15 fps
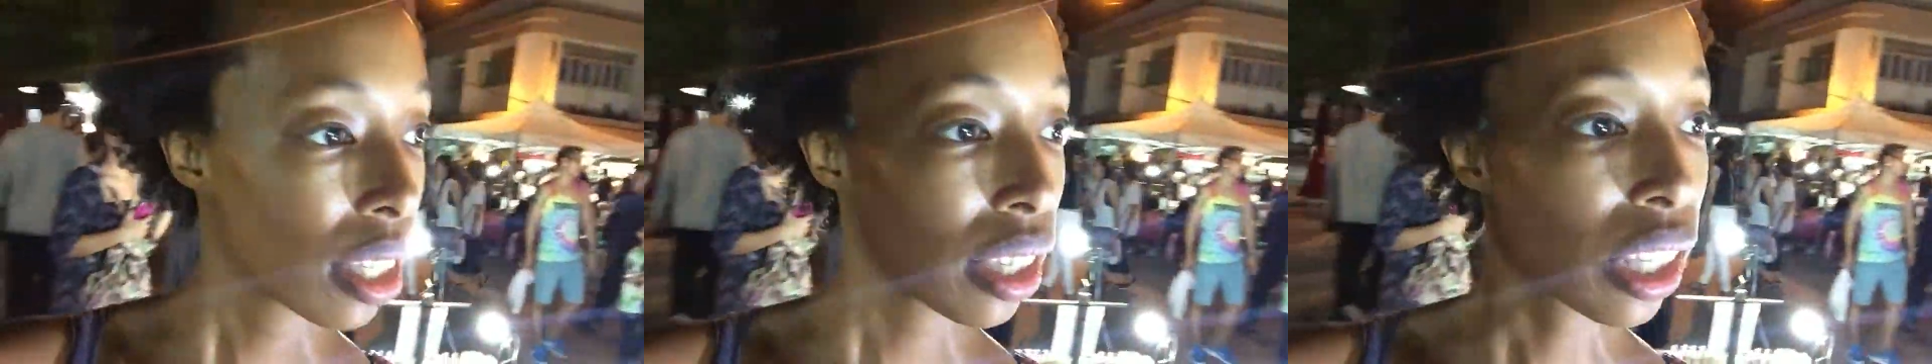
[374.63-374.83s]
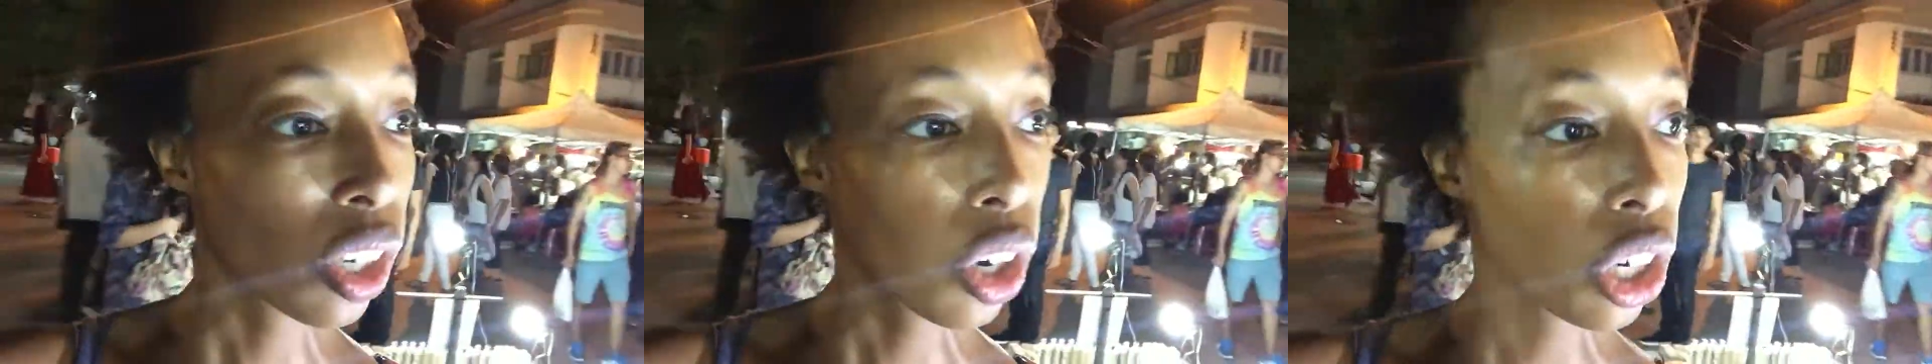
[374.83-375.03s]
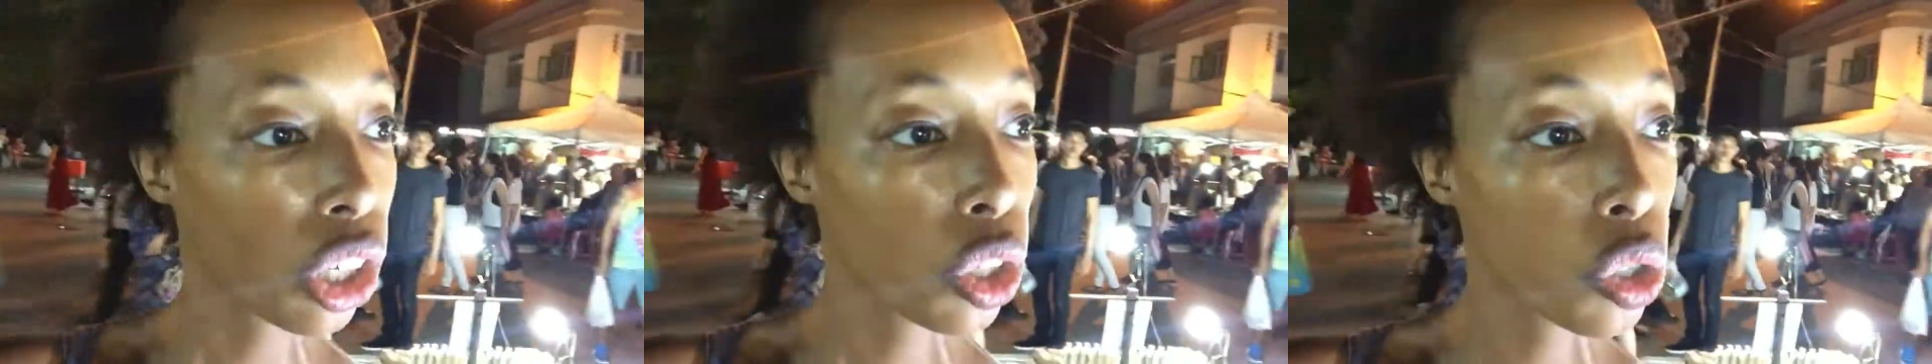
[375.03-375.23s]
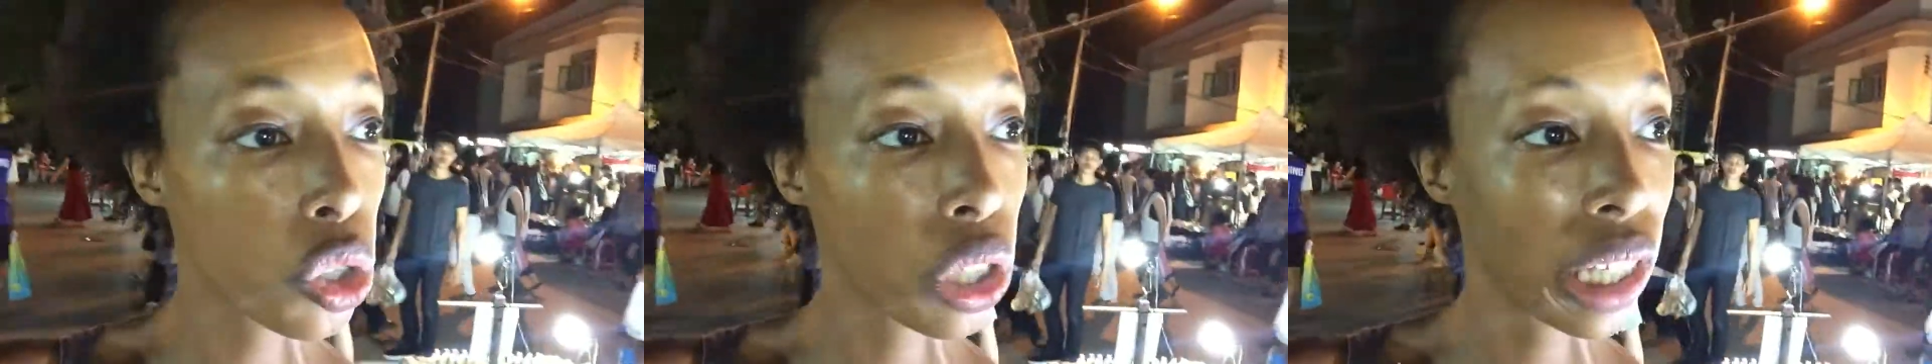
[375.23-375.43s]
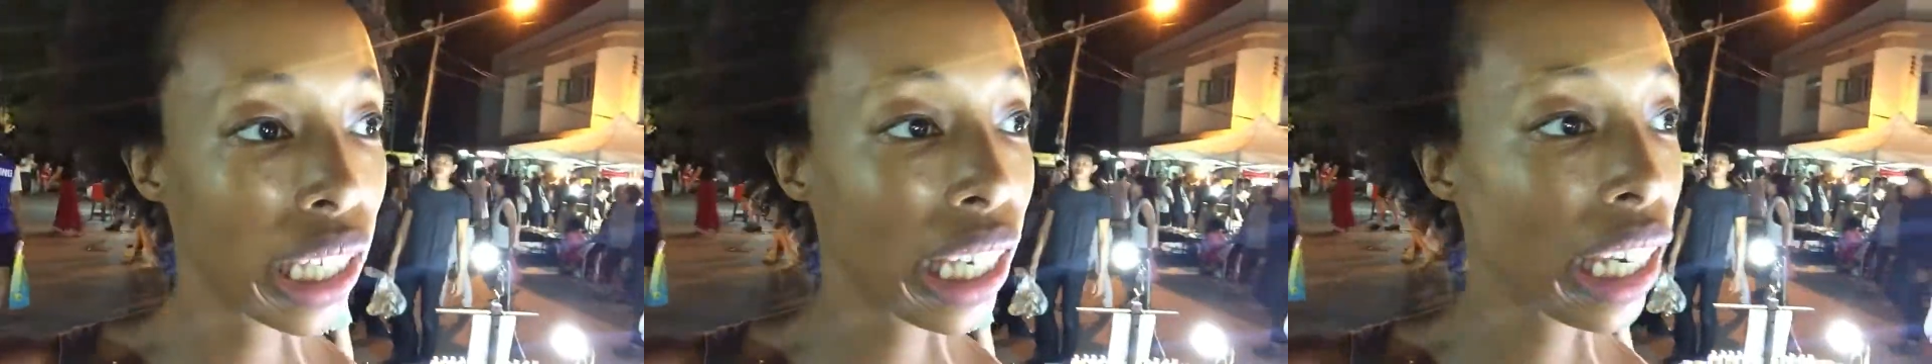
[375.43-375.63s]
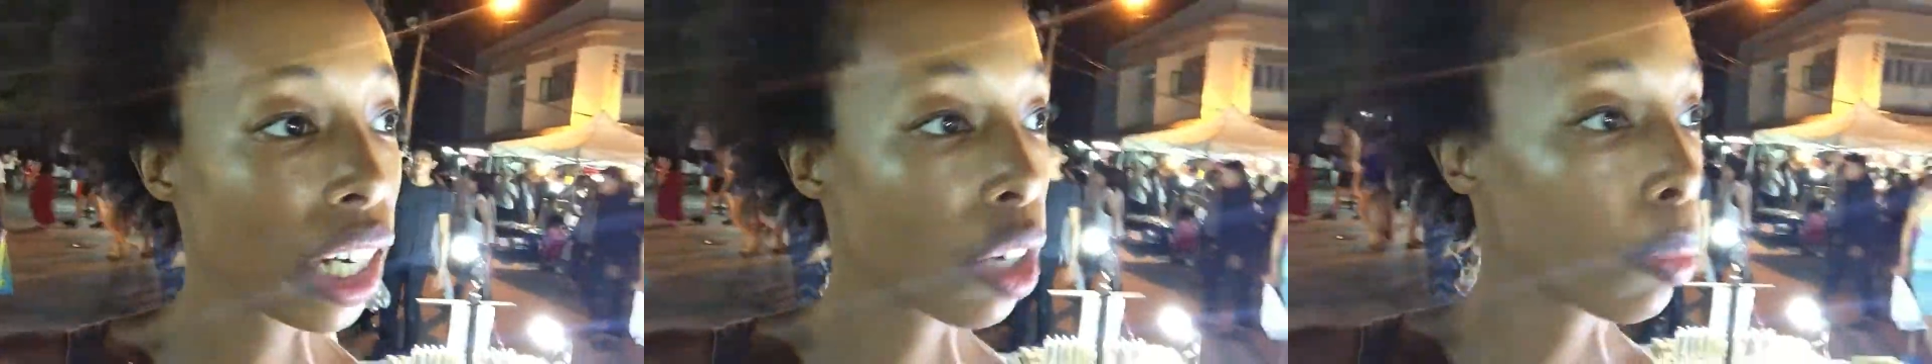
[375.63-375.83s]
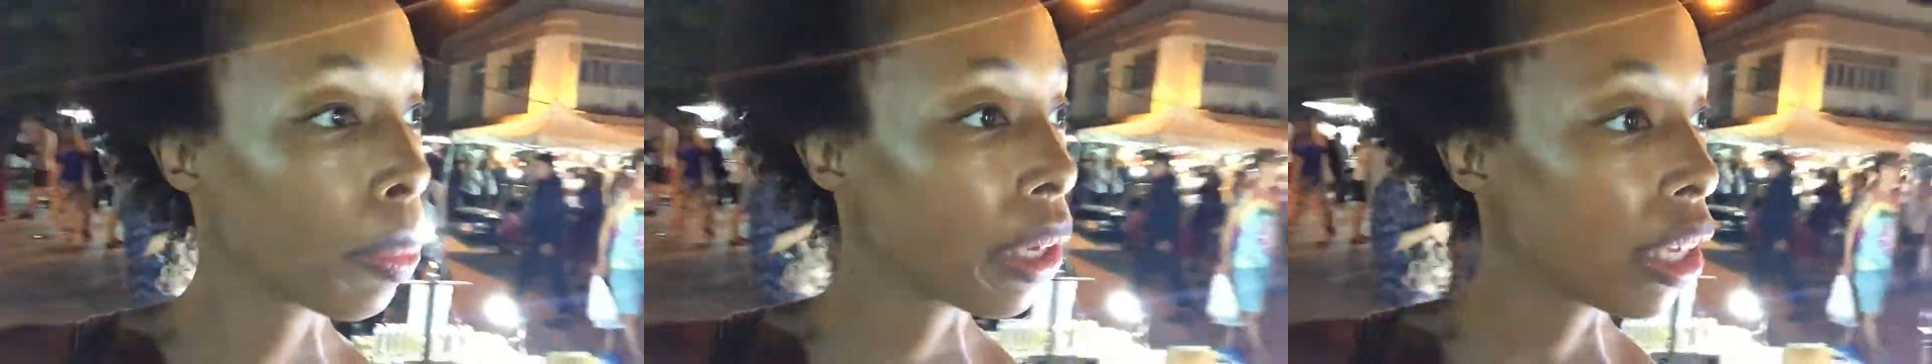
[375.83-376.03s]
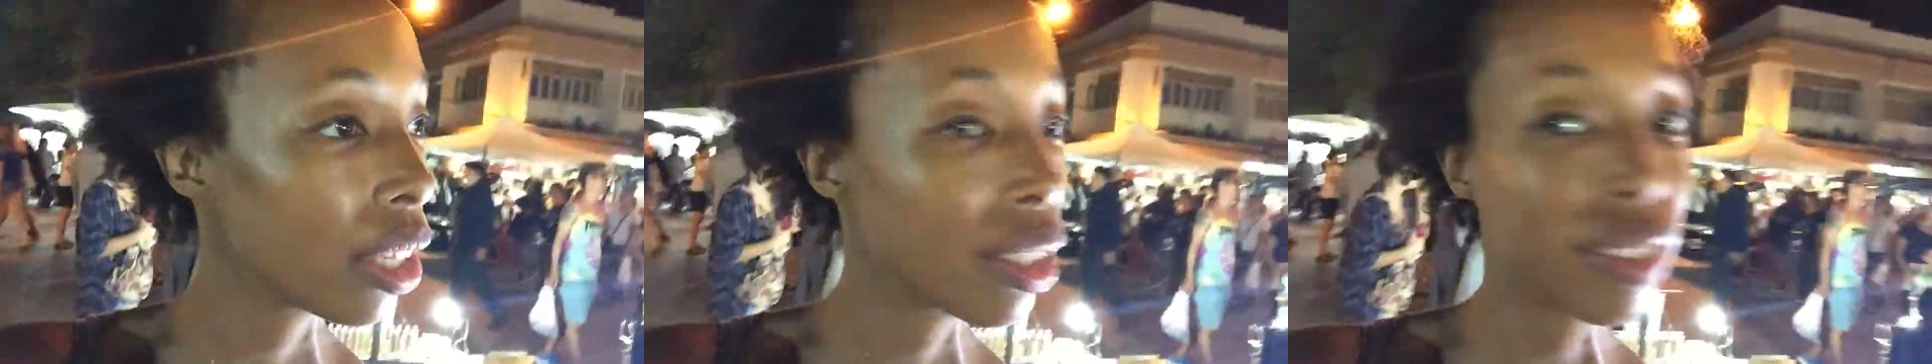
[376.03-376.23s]
that aren't usually here,
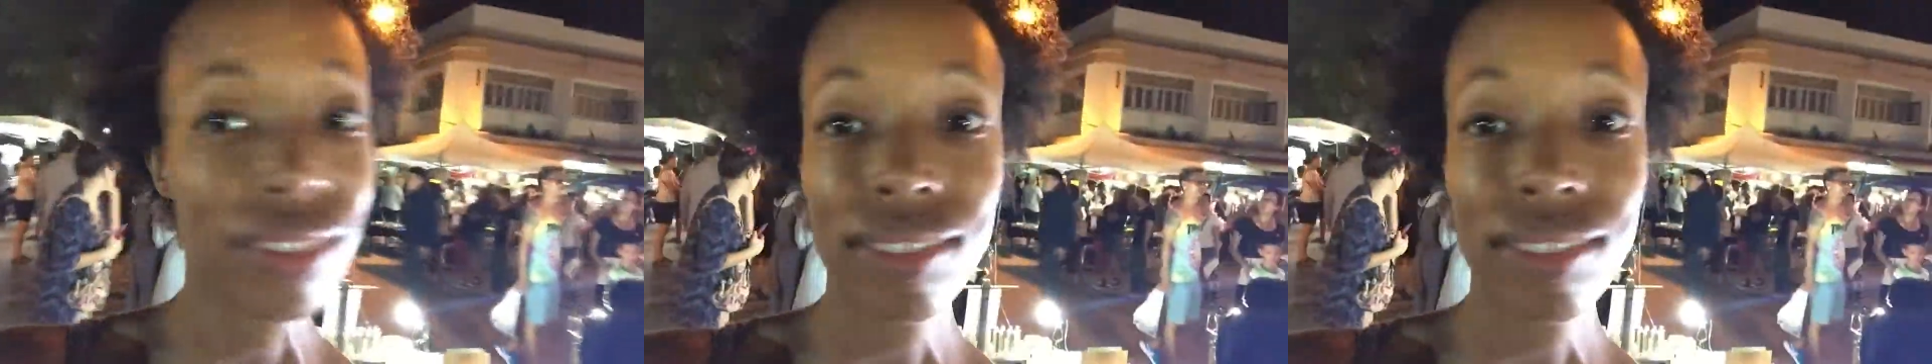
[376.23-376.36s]
but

*-*-*

Task details >> Copy every record above exactly as written, but leave out the pictures.

Your response >>
15 fps
[374.63-374.83s]
[374.83-375.03s]
[375.03-375.23s]
[375.23-375.43s]
[375.43-375.63s]
[375.63-375.83s]
[375.83-376.03s]
[376.03-376.23s]
that aren't usually here,
[376.23-376.36s]
but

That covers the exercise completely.